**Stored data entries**
····················
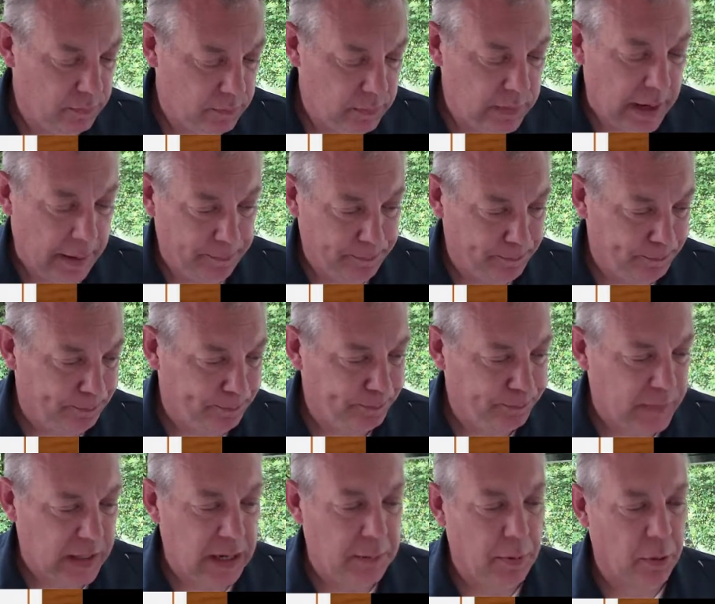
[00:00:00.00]
yeah,
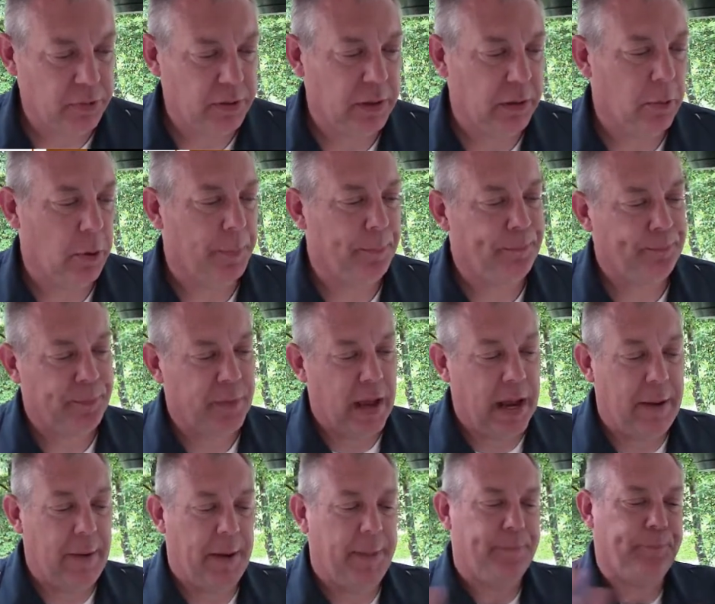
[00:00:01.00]
any protein in the world.
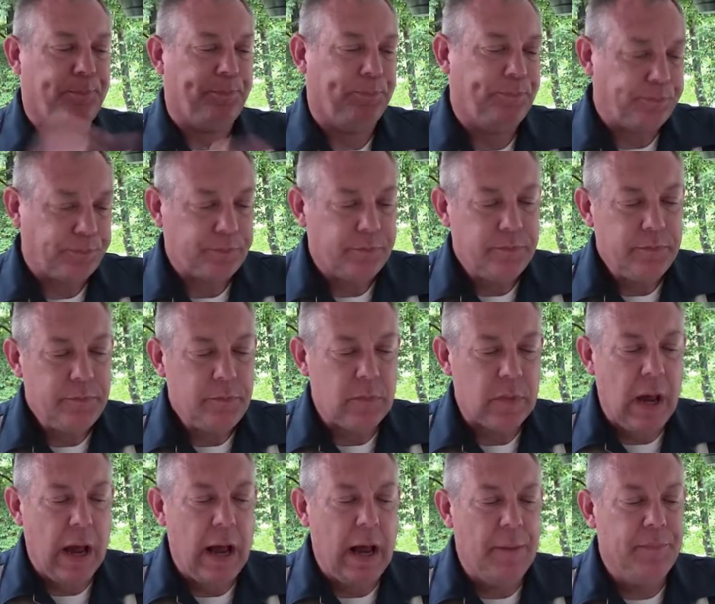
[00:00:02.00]
Anyway,
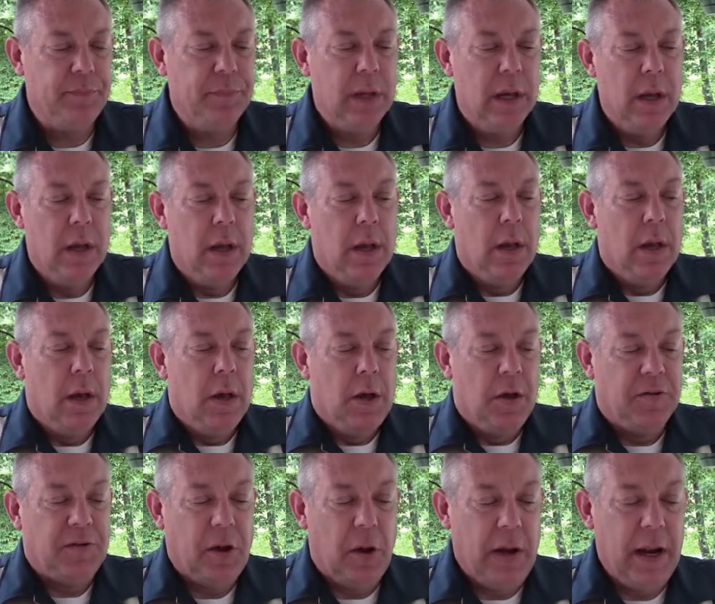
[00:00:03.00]
um,
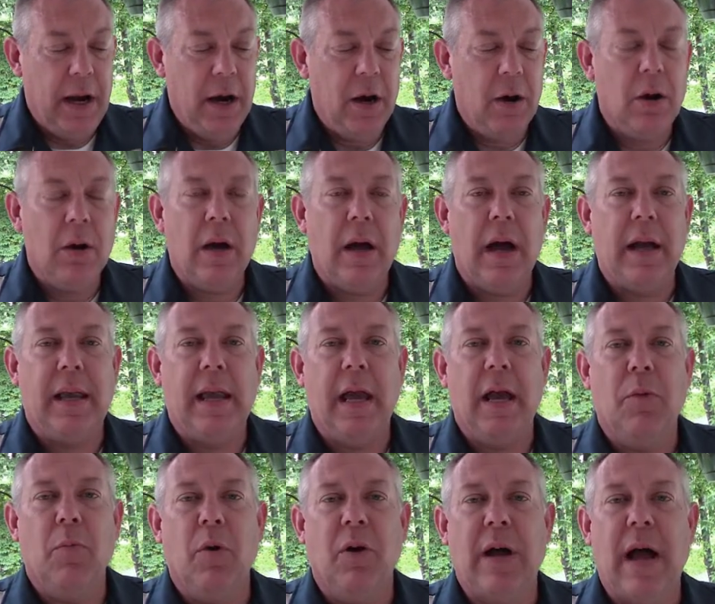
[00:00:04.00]
so here
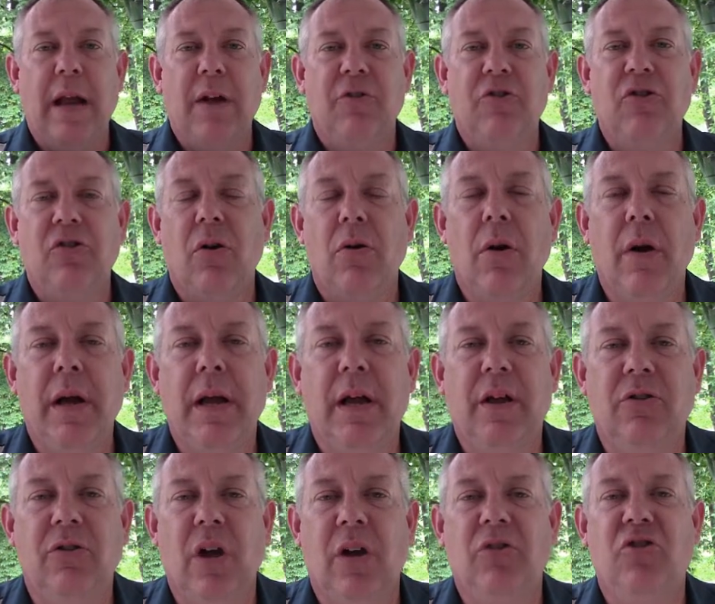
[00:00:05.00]
again, we're kind of showing a,
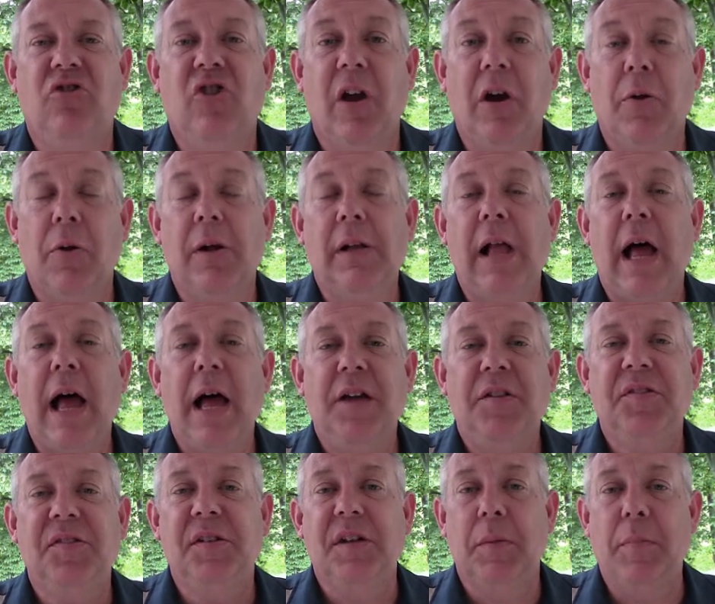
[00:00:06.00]
a,
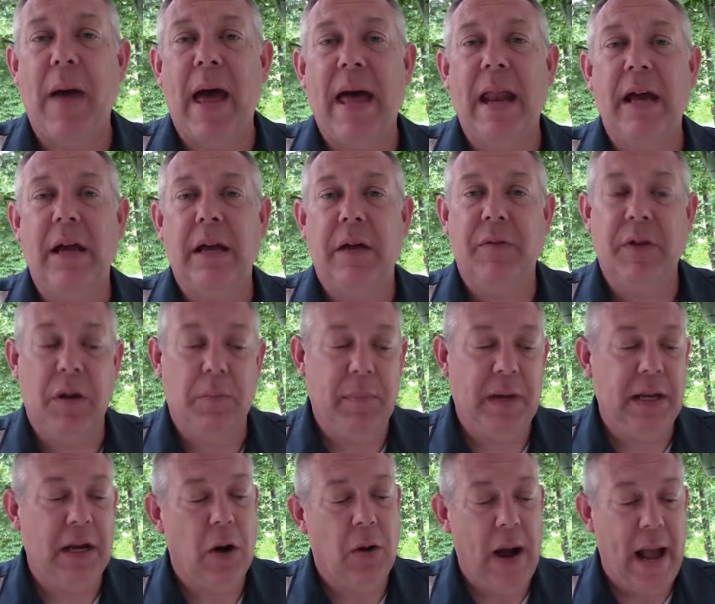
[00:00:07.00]
generalized schematic of an
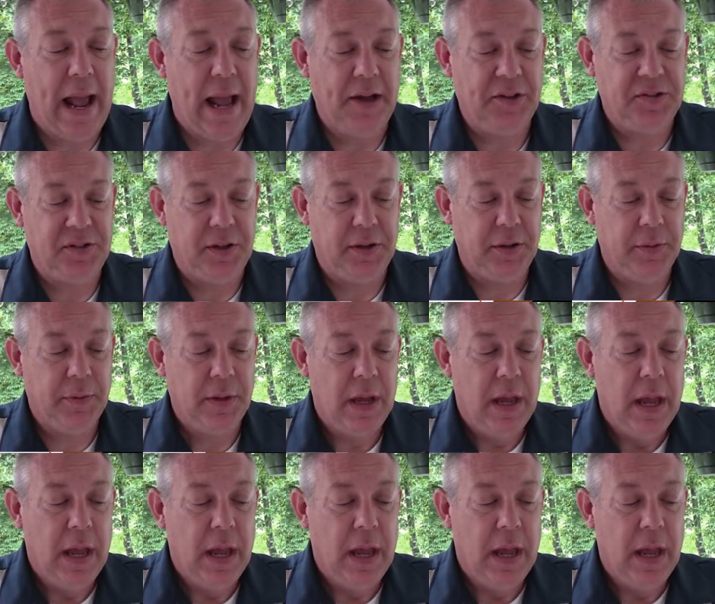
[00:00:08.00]
amino acid.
····················
**Task brief**
The entries above must be restated exactly in the answer, and the pictures left out.

**Final answer**
[00:00:00.00]
yeah,
[00:00:01.00]
any protein in the world.
[00:00:02.00]
Anyway,
[00:00:03.00]
um,
[00:00:04.00]
so here
[00:00:05.00]
again, we're kind of showing a,
[00:00:06.00]
a,
[00:00:07.00]
generalized schematic of an
[00:00:08.00]
amino acid.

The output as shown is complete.